> [What this task involves]: Word for word, give the records again, dropping any picture they hold.
* * * * * * *
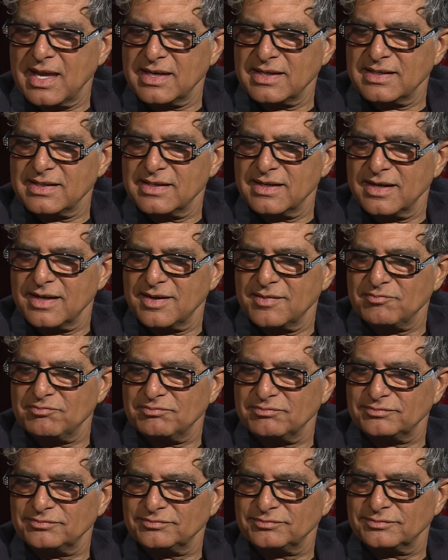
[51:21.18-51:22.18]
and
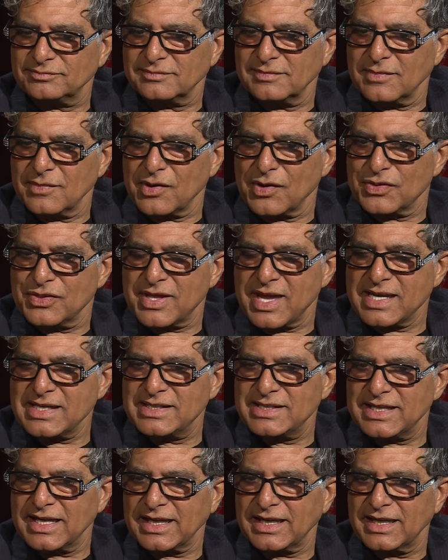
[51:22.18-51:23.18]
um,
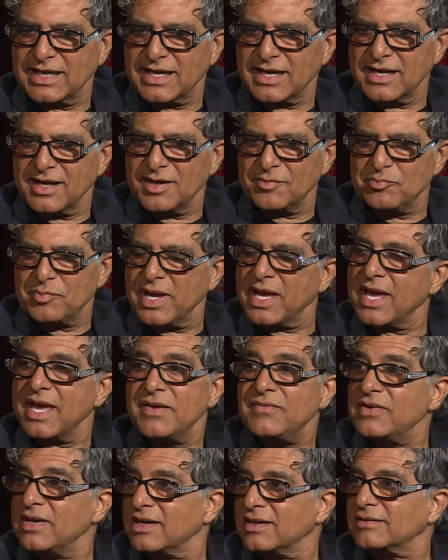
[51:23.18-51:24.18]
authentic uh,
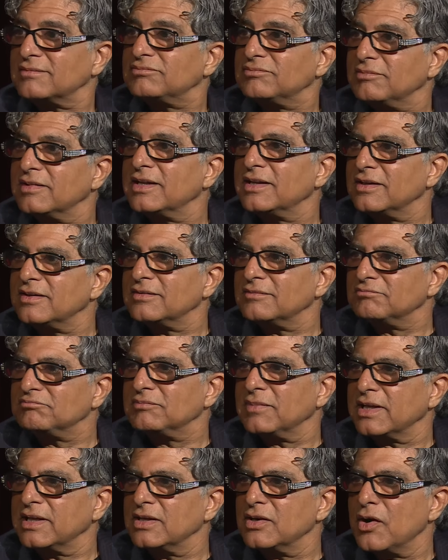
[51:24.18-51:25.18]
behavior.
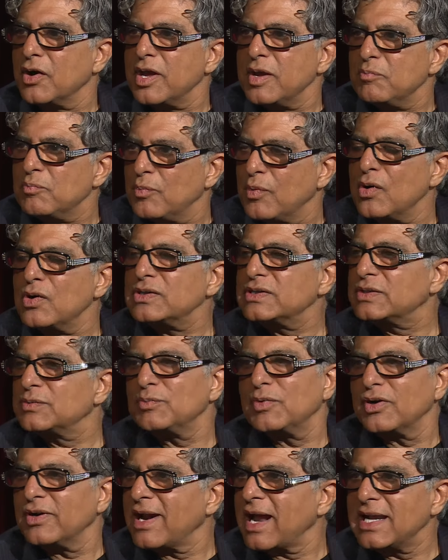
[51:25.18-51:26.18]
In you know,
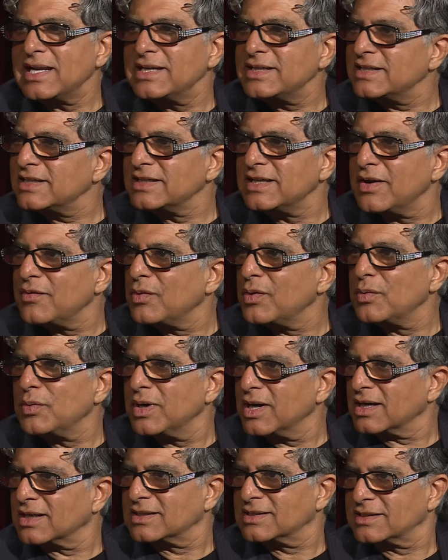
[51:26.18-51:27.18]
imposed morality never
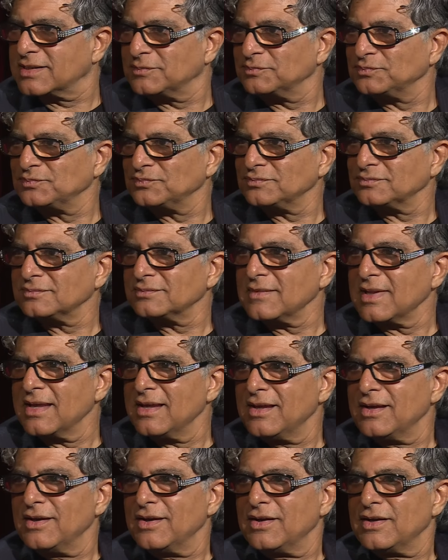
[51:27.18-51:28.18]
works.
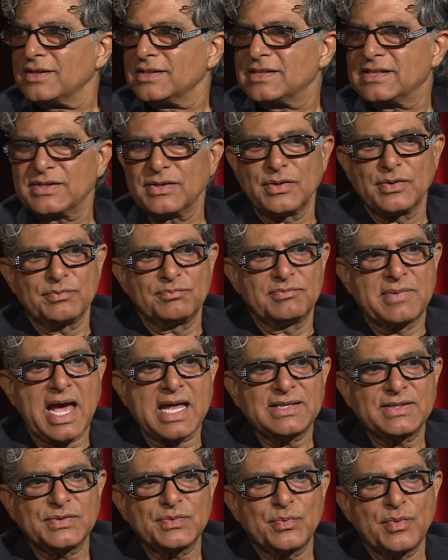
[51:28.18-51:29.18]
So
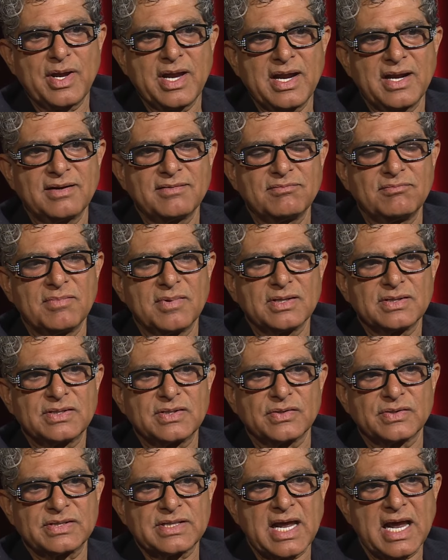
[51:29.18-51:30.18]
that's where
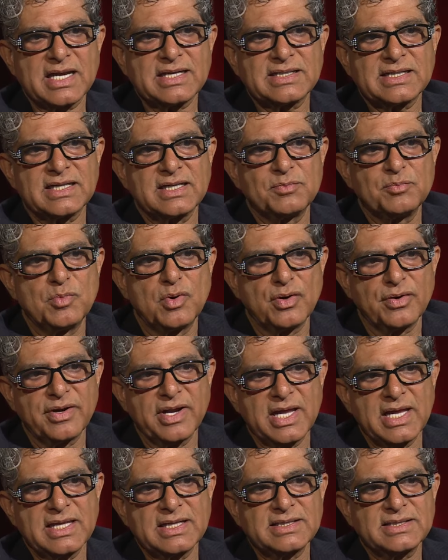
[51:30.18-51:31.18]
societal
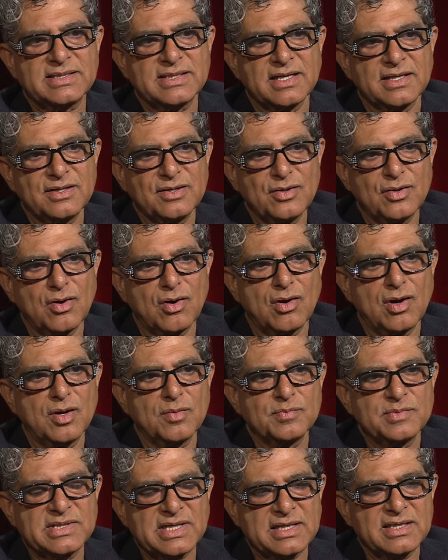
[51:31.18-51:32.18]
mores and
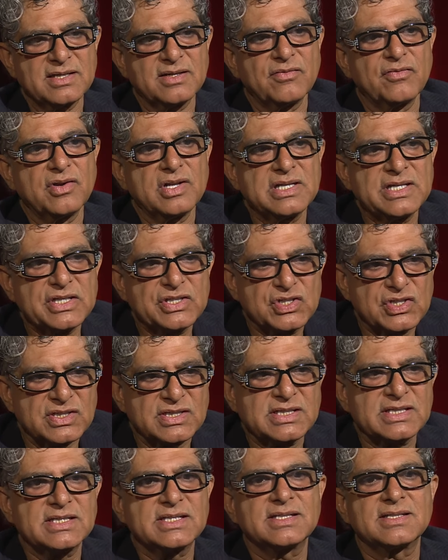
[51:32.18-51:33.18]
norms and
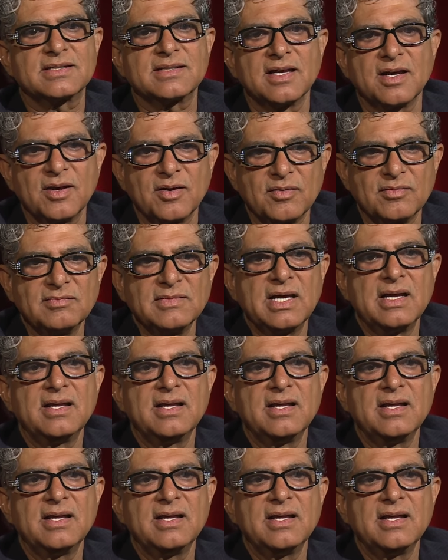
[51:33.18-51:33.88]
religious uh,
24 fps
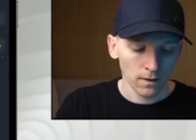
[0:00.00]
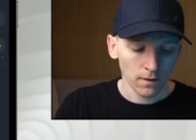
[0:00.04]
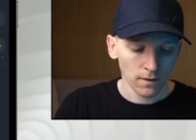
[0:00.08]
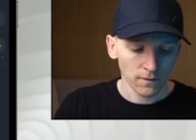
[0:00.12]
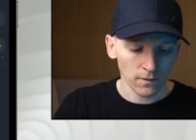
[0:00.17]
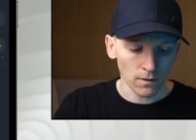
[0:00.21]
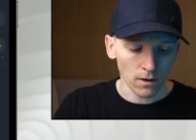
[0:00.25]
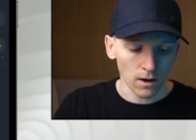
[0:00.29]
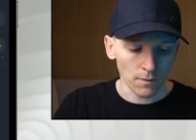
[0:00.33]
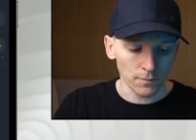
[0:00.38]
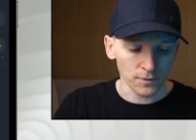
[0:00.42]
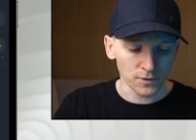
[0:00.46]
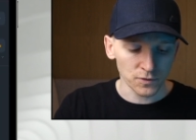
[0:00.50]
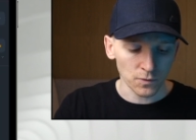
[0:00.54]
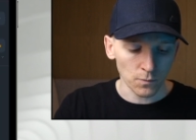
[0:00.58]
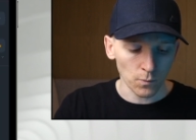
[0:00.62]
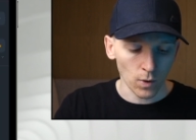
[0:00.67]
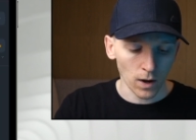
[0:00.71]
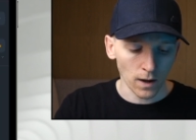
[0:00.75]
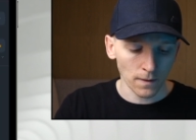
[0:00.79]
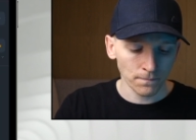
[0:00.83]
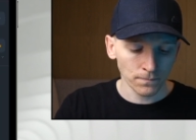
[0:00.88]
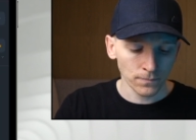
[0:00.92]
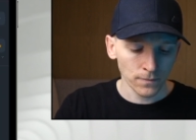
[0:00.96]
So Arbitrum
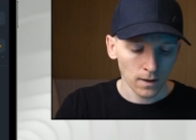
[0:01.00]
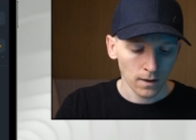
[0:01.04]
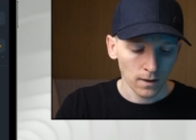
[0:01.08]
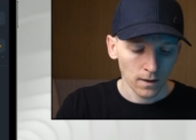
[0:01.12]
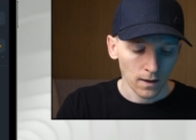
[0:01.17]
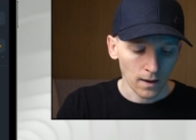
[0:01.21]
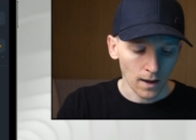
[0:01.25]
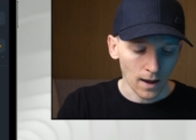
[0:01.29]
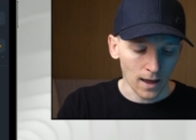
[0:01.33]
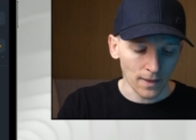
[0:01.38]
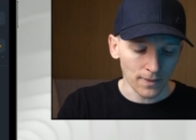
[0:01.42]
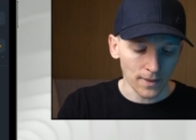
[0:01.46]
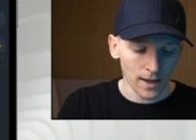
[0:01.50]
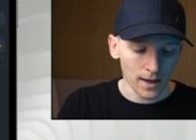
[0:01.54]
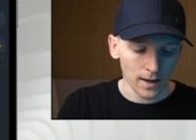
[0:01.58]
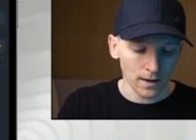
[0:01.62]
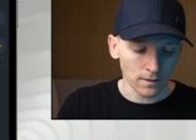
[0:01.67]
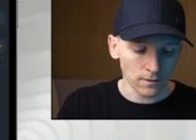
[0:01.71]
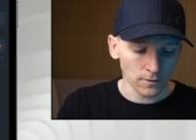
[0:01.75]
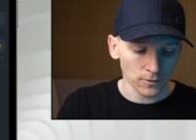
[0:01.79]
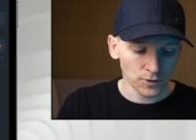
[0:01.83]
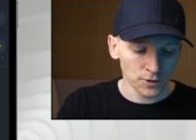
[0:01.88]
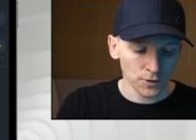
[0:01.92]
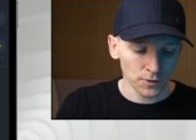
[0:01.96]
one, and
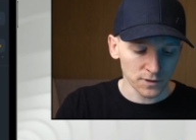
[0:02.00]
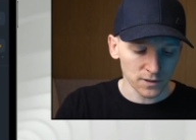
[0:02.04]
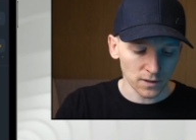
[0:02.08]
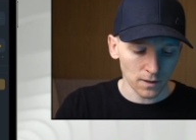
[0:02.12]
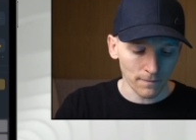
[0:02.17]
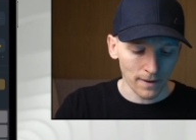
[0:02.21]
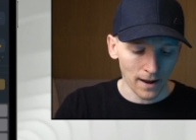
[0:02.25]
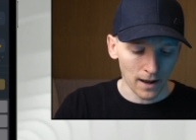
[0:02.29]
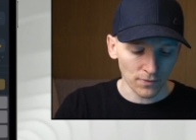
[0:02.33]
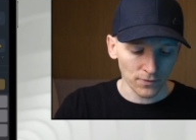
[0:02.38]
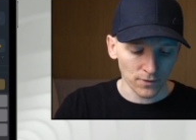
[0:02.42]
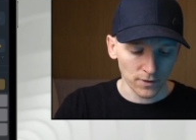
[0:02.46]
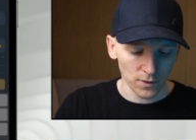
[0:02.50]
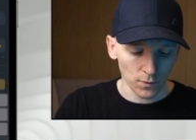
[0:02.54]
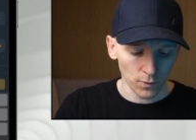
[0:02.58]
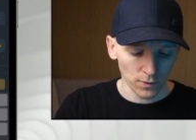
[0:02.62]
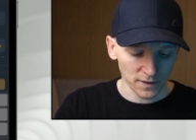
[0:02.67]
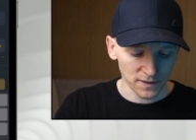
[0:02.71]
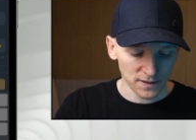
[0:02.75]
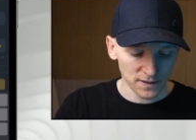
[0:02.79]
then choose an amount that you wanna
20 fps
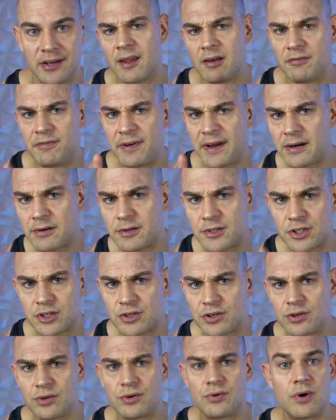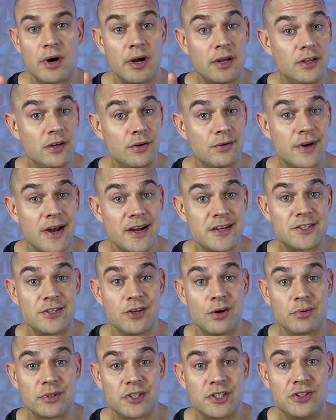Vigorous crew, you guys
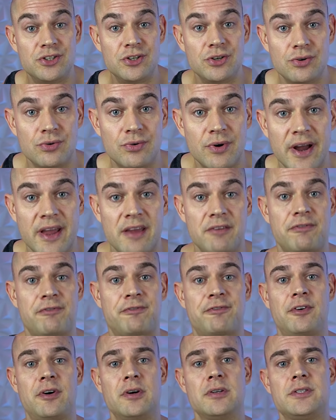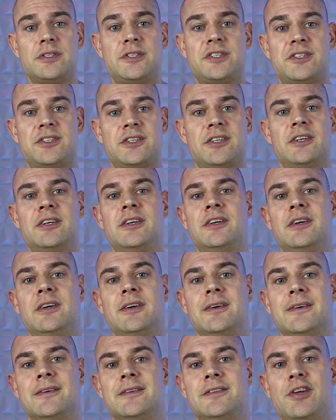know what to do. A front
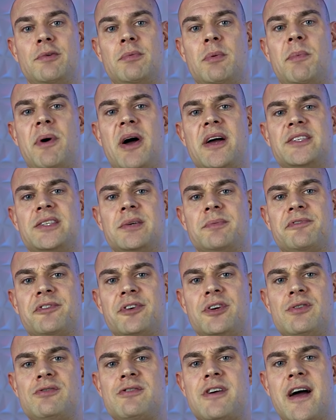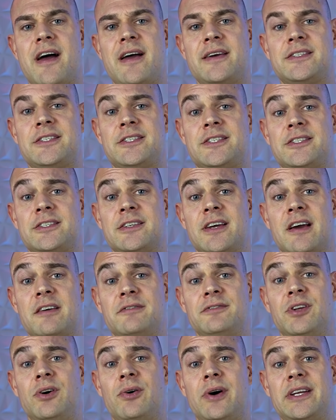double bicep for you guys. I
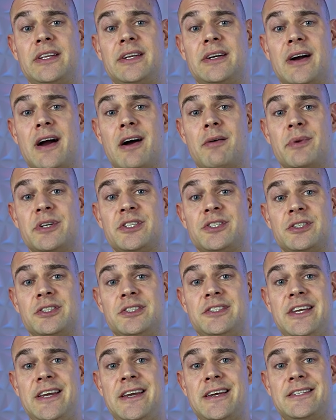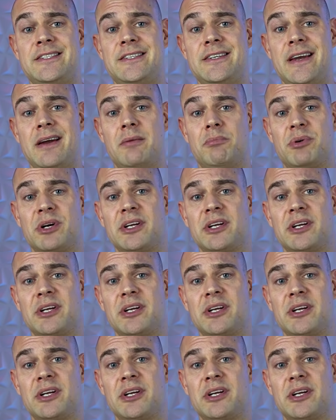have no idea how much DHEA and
* * * * * * *
> [Response box]:
[51:21.18-51:22.18]
and
[51:22.18-51:23.18]
um,
[51:23.18-51:24.18]
authentic uh,
[51:24.18-51:25.18]
behavior.
[51:25.18-51:26.18]
In you know,
[51:26.18-51:27.18]
imposed morality never
[51:27.18-51:28.18]
works.
[51:28.18-51:29.18]
So
[51:29.18-51:30.18]
that's where
[51:30.18-51:31.18]
societal
[51:31.18-51:32.18]
mores and
[51:32.18-51:33.18]
norms and
[51:33.18-51:33.88]
religious uh,
24 fps
[0:00.00]
[0:00.04]
[0:00.08]
[0:00.12]
[0:00.17]
[0:00.21]
[0:00.25]
[0:00.29]
[0:00.33]
[0:00.38]
[0:00.42]
[0:00.46]
[0:00.50]
[0:00.54]
[0:00.58]
[0:00.62]
[0:00.67]
[0:00.71]
[0:00.75]
[0:00.79]
[0:00.83]
[0:00.88]
[0:00.92]
[0:00.96]
So Arbitrum
[0:01.00]
[0:01.04]
[0:01.08]
[0:01.12]
[0:01.17]
[0:01.21]
[0:01.25]
[0:01.29]
[0:01.33]
[0:01.38]
[0:01.42]
[0:01.46]
[0:01.50]
[0:01.54]
[0:01.58]
[0:01.62]
[0:01.67]
[0:01.71]
[0:01.75]
[0:01.79]
[0:01.83]
[0:01.88]
[0:01.92]
[0:01.96]
one, and
[0:02.00]
[0:02.04]
[0:02.08]
[0:02.12]
[0:02.17]
[0:02.21]
[0:02.25]
[0:02.29]
[0:02.33]
[0:02.38]
[0:02.42]
[0:02.46]
[0:02.50]
[0:02.54]
[0:02.58]
[0:02.62]
[0:02.67]
[0:02.71]
[0:02.75]
[0:02.79]
then choose an amount that you wanna
20 fps
Vigorous crew, you guys
know what to do. A front
double bicep for you guys. I
have no idea how much DHEA and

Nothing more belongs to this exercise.